Eine Familie – drei Generationen – macht sich zusammen auf einen nicht selbstverständlichen Weg.
„Wir zünden so viele Kerzerl an, das kommt schon einem Ablasshandel gleich.“ Ein Satz, den ich in dieser Woche öfter sage. Innerhalb von sechs Tagesetappen will ich die Via Sacra von Maria Enzersdorf zum Wallfahrtsort Mariazell bestreiten. Noch bevor ich den ersten Schritt setze, habe ich bereits eine erste Erfahrung gemacht: Wer die Via Sacra in Angriff nimmt, tut das niemals allein. In meinem Fall begleiten mich auf diesem traditionellen Pilgerpfad meine Eltern, am dritten Tag stoßen noch mein Bruder und sein Sohn zu uns und machen diese Erfahrung zu einem familiären „Drei-Generationen-Projekt.“ Aber das ist nicht die Begleitung, die ich meine…
Verwandte, Freunde, Bekannte – Sie alle machen sich gedanklich mit uns auf den Weg. Sie haben uns Glücksbringer oder Reisesegen mitgegeben, ihre Anliegen, kleinere Kümmernisse, aber auch ernsthafte Nöte mitgeschickt. Mit jedem zurückgelegten Kilometer tragen wir auch die Alltagssorgen ein Stück weiter weg – so fühlt es sich zumindest manchmal an. In jeder Kirche an der vorbeikommen zünden wir mindestens vier Kerzen für unsere Lieben daheim an. Gegen Ende der Woche sind es zwei mehr. Es sind Lichter der Dankbarkeit. Wird danken für das gute Wetter und vor allem dafür, dass wir gesund einen um den anderen Kilometer hinter uns bringen – für uns keine Selbstverständlichkeit.

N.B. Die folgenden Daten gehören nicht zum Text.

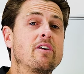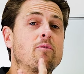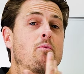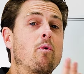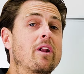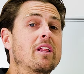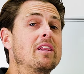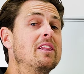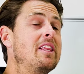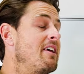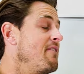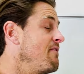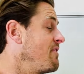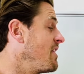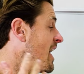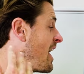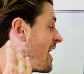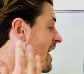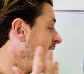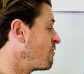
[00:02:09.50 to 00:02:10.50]
that want to live
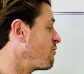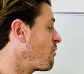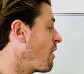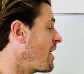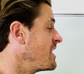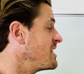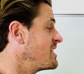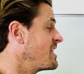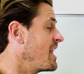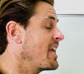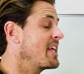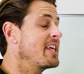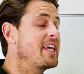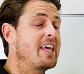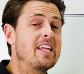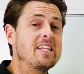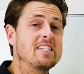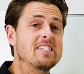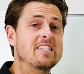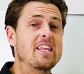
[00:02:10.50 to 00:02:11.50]
there and raise their kids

Denn der eigentliche Grund für unsere Pilgerreise ist die Freude darüber, dass wir sie überhaupt gemeinsam machen können. Vor vier Jahren wäre dieses Abenteuer undenkbar gewesen. Mein Vater liegt auf der Intensivstation im künstlichen Koma. Die Worte „Tod“ und „Pflegefall“ fallen das eine oder andere Mal. Diese Ausnahmesituation zwingt die ganze Familie sich mit der Endlichkeit des Lebens auseinanderzusetzen, sie bringt uns aber auch spürbar enger zusammen. Am Ende erholt sich mein Vater, wie durch ein Wunder schafft er es nicht nur zurück ins Leben, sondern auch zurück auf die Wanderwege.

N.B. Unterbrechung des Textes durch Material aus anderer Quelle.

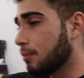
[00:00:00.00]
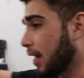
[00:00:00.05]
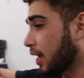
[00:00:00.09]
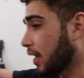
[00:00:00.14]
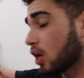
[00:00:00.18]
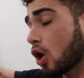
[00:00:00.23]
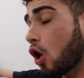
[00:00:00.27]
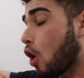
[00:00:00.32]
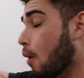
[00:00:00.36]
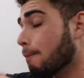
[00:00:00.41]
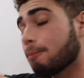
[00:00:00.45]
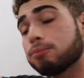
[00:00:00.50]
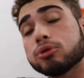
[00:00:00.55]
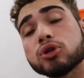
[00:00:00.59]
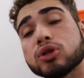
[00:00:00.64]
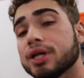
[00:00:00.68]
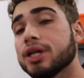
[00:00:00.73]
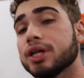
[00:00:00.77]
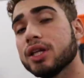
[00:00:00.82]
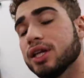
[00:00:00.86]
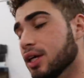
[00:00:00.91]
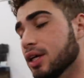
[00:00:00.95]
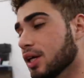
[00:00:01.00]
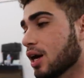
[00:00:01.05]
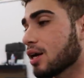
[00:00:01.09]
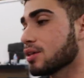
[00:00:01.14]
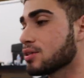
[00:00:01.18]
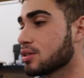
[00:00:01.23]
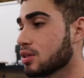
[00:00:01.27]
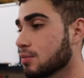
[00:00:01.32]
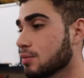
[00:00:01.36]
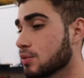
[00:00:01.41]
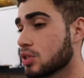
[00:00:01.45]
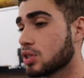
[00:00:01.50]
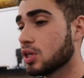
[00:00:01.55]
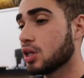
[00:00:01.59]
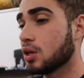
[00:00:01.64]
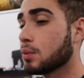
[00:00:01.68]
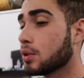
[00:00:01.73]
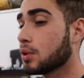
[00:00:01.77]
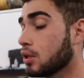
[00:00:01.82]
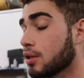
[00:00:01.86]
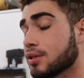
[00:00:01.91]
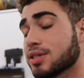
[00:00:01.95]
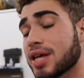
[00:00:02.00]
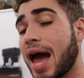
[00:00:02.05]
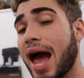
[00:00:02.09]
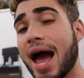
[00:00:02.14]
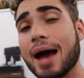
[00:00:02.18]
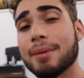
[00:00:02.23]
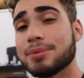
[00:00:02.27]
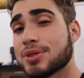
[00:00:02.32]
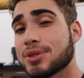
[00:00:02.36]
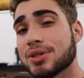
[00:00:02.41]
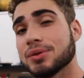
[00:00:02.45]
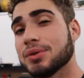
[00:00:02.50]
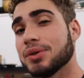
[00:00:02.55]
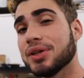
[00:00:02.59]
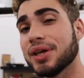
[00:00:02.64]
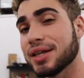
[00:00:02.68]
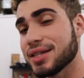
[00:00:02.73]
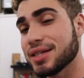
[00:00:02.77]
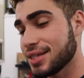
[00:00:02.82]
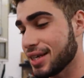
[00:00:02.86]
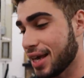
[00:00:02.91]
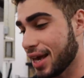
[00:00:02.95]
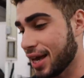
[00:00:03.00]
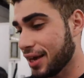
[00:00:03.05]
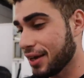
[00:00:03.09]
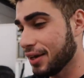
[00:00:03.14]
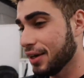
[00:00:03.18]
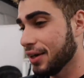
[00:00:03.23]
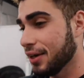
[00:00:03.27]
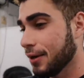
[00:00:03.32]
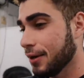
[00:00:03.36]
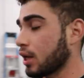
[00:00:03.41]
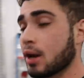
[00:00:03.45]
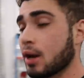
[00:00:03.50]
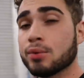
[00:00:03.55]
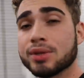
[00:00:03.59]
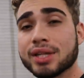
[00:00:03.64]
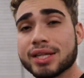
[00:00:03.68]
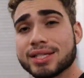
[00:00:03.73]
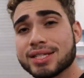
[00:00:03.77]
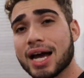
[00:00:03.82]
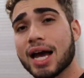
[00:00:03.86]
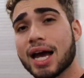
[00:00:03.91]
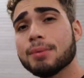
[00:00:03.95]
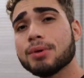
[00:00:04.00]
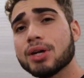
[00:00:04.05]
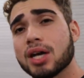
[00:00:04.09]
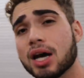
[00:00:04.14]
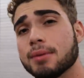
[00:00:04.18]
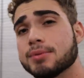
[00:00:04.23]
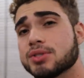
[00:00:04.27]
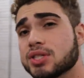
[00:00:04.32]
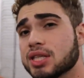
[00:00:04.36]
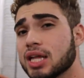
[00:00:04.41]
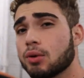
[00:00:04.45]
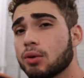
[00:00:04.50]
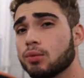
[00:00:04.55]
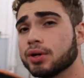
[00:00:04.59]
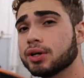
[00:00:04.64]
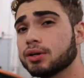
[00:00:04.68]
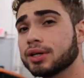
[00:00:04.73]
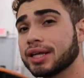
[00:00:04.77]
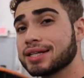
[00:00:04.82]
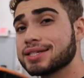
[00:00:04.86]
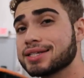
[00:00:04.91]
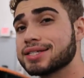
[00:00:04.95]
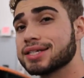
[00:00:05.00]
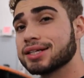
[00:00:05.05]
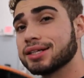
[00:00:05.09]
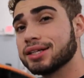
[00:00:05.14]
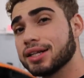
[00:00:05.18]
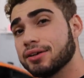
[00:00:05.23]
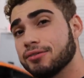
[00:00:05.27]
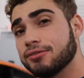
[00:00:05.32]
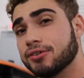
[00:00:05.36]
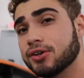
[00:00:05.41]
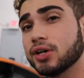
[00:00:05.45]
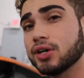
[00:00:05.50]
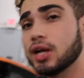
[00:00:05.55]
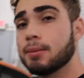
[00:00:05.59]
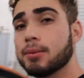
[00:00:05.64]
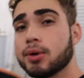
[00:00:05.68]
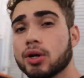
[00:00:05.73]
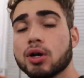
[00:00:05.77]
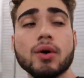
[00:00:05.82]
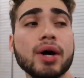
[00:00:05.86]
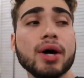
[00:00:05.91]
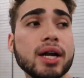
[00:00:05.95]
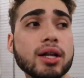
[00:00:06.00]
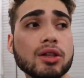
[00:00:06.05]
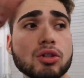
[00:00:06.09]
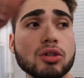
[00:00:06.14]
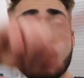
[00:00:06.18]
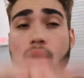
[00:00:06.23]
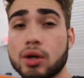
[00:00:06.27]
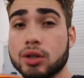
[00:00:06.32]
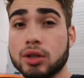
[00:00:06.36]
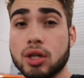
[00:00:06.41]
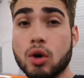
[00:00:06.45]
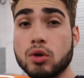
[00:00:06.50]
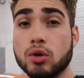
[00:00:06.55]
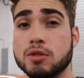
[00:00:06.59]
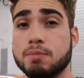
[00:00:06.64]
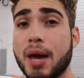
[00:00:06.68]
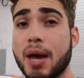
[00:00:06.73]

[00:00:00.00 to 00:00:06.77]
like completely custom steering wheel that looks absolutely insane. And when the time comes and that wheel gets delivered, I'm gonna go ahead and throw on those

Jetzt – vier Jahre später – stellt die Via Sacra einen 125km langen Dankesmarsch dar. Und es scheint als ob Gott uns dafür belohnt, dass wir uns das antun. Sechs Tage lang dürfen wir bei lachender Sonne durch bunte Herbstwälder, über weite Hügelketten oder entlang von idyllischen Flüsschen wandern. Goldener Laubregen lenkt uns zwar von den vom ständigen Auf- und Ab müden Beinen und dem vom Gewicht des Rucksacks schmerzenden Rücken ab, der Pilgerweg verlangt uns dennoch einiges ab.
Stundenlange Märsche auf asphaltierten Straßen zermürben uns regelmäßig genauso wie Situationen, in denen wir feststellen, dass sich unsere jeweilige Unterkunft am anderen Ende der Zielortschaft befindet. Gutes Schuhwerk bewahrt uns zwar vor Blasen, mein rechtes Knie gibt aber nach dem fünften Tag unter der Dauerbelastung nach. Die sechste und letzte Etappe kann ich nur mithilfe einer Kniemanschette antreten. Schlussendlich humple ich in Mariazell ein.

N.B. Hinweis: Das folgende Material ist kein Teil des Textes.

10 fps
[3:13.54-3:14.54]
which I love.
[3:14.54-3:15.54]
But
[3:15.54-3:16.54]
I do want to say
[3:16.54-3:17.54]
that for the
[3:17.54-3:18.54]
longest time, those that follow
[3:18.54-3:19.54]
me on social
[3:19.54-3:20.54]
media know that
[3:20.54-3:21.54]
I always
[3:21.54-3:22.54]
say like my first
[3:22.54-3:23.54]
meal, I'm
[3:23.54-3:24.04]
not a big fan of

Im Nachhinein überwiegen aber deutlich die schönen, freudvollen Eindrücke. Sie wirken als bereichernde Erinnerungen nach: die prächtigen Herbstlandschaften, die vielfältigen Kirchen und Kapellen, die Begegnungen mit unseren freundlichen Gastgebern und auch die Täler und Berge, die wir sowohl körperlich als auch mental überwunden haben. Es braucht Zeit, um all diese Impressionen wirklich erfassen zu können. Die nackten Zahlen sagen uns, dass wir gut 130 Kilometer und über 4 000 Höhenmeter zurückgelegt haben. Als wir die letzten Lichter in der Kerzengrotte der Mariazeller Basilika anzünden, wissen wir, wir haben es geschafft – gemeinsam. Gemeinsam als Familie. Gemeinsam mit all unseren Freunden, Verwandten, Bekannten, die mit uns ein Stück Hoffnung mitgeschickt haben. Und wir sind dankbar.
Wir sind 200 000 Schritte der Dankbarkeit gegangen.